» Data:
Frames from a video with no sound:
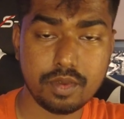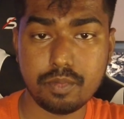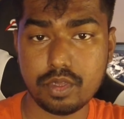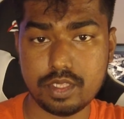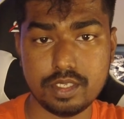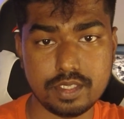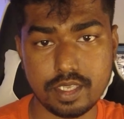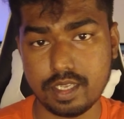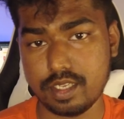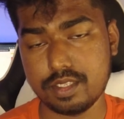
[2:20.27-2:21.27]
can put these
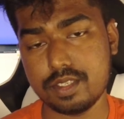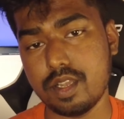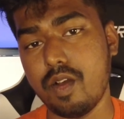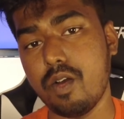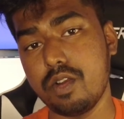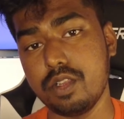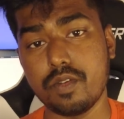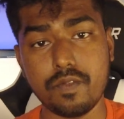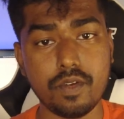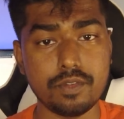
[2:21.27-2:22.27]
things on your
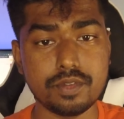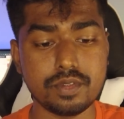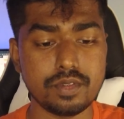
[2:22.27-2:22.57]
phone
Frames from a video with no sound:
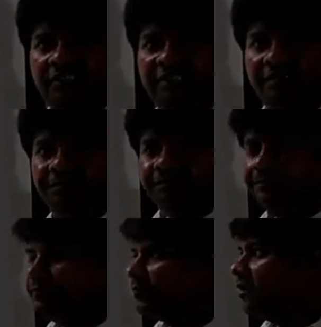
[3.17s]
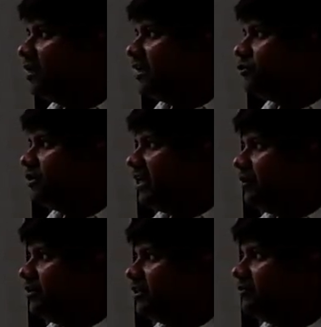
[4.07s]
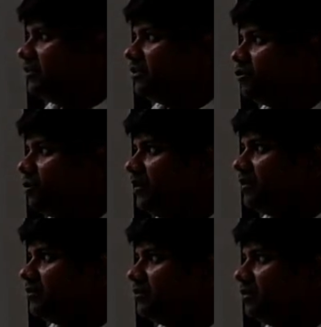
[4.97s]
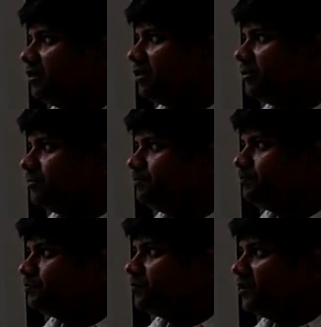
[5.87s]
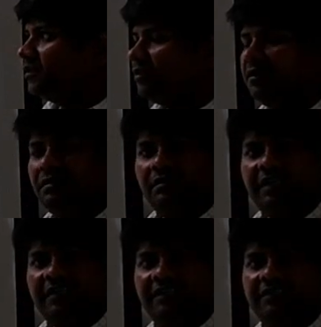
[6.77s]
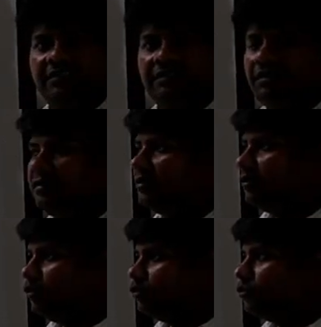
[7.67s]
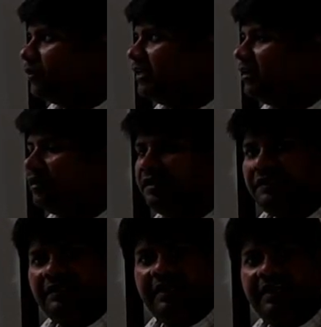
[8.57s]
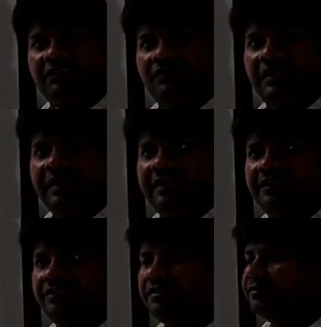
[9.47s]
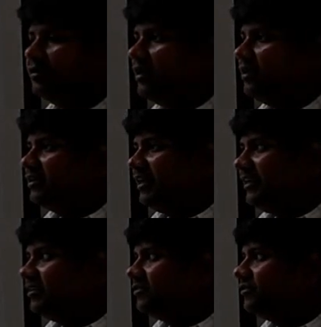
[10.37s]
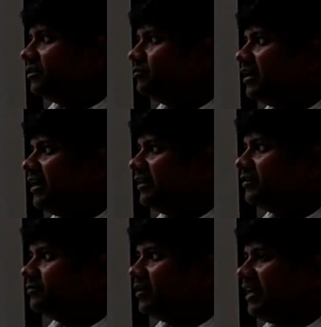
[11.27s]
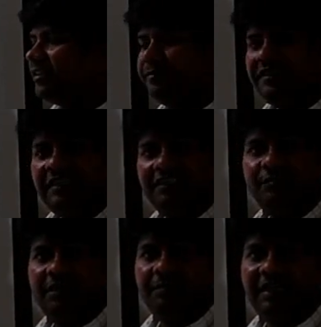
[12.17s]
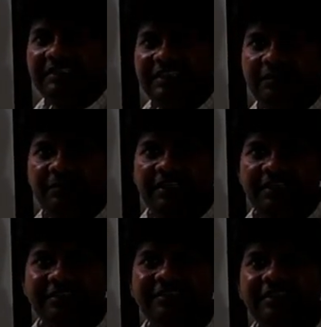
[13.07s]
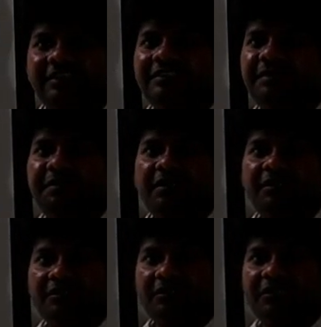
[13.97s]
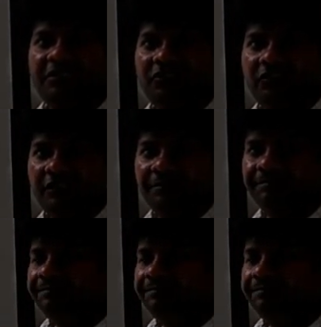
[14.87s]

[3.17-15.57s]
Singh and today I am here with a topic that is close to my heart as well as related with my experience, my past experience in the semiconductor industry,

» What you will do:
In full and without error, repeat the listing above, omitting its images.

» Answer below:
Frames from a video with no sound:
[2:20.27-2:21.27]
can put these
[2:21.27-2:22.27]
things on your
[2:22.27-2:22.57]
phone
Frames from a video with no sound:
[3.17s]
[4.07s]
[4.97s]
[5.87s]
[6.77s]
[7.67s]
[8.57s]
[9.47s]
[10.37s]
[11.27s]
[12.17s]
[13.07s]
[13.97s]
[14.87s]

[3.17-15.57s]
Singh and today I am here with a topic that is close to my heart as well as related with my experience, my past experience in the semiconductor industry,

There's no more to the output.